University of Central Florida Professor Aubrey Jewett agrees that Dockery comes across in style and tone as more moderate than McCollum, "and in politics that's 3/4ths of the battle."
Did anyone say moderate? Isn't that a dirty word this year in Republican politics?
Looking at her record, it might be stretching things a bit to describe Dockery with "the M word." The day after her announcement, the former head of the National Rifle Association in Florida, Marion Hammer, sent out an e-mail hailing her as having a "perfect A+ record on Second Amendment issues" and as "a true champion of Freedom, the Constitution and the Bill of Rights."
Dockery's also pro-life, having sponsored two anti-abortion bills in the legislature, including a controversial parental notification bill that is now state law. However, in 2008 she was one of the few Republicans who voted against an anti-abortion bill that would have forced pregnant women to have a sonogram.
She's garnered respect from both sides of the aisle for her support of the environment, and for refusing to join the veritable lynch mob that voted to keep brain-damaged Terri Schiavo on life support in 2005.
Although the candidates in any GOP primary over the next year are likely to try to one-up each other in terms of how conservative they are, in Florida the gubernatorial candidates will quickly need to pivot toward a more centrist mien to pick up independents in the two-month general election.
Theoretically, that's where Dockery can best show her strength.
As an example, UCF Professor Jewett referred to last week's election in Virginia, where Republican Bob McDonnell easily won the race for governor. Although considered socially conservative, McDonnell backed away from that stance during the campaign, instead running a non-ideological race, emphasizing the dire problems with the economy.
Tampa attorney and longtime Democratic Party activist Chris Griffin says that he knows personally that Alex Sink is being financially supported by some Republicans (whom he did not want to name). Sink's extensive banking experience (though perhaps not as attractive as before the financial crash of '08) is a part of her crossover appeal, and certainly isn't likely to be matched by the ideologically conservative McCollum, who is perhaps best known from his two decades in Congress for being one of the House Managers who impeached Bill Clinton in 1998.
When CL asked Dockery if she agreed with what some critics have said about McCollum's tenure as AG — that he is focused too much on cyber crime and gang-related violence to the exclusion of other problems — she said that she feels on those two issues she can compete directly with him. She cited a bill the attorney general was pushing that she sponsored this year in the Senate that allows the victims of child pornography to seek financial redress of at least $150,000 for those who download or distribute their images.

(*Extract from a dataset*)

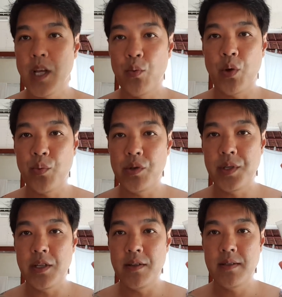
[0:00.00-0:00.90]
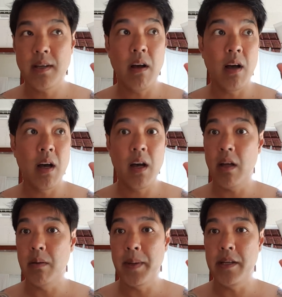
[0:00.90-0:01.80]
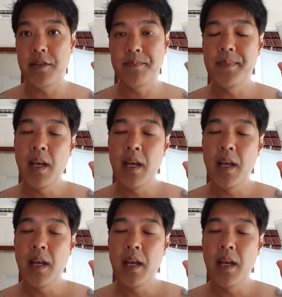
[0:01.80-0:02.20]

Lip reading: one which we use on the beach.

But can she compete financially? Observers say this is where her late start may doom her. Bill McCollum already has $1.9 million in his coffers. Dockery is starting from scratch. To give a recent example of what it's cost competitors, in 2006 Charlie Crist spent nearly $20 million in his primary and general election victories over Tom Gallagher and Jim Davis.
And it didn't help that the day Dockery made her campaign announcement, the big dog in Florida GOP politics, former Governor Jeb Bush, endorsed McCollum for governor. Though not seen as a critical blow, several Republican sources said that in a race like this, it's definitely better to have Jeb on your team.
Whether Paula Dockery can restore honor and integrity to her party is something that she'll only get a chance to prove if Florida Republicans choose her next year. But by challenging her flawed but leading opponent, she may be doing Jim Greer and the rest of the Florida GOP leadership a favor — making Bill McCollum an ultimately better candidate to face Alex Sink next year.
But Paula Dockery's intentions aren't altruistic. Buzzed by the attention and the chance to reform her party, she's just made the Republican race for governor potentially quite exciting in 2010.
This article appears in Nov 11-17, 2009.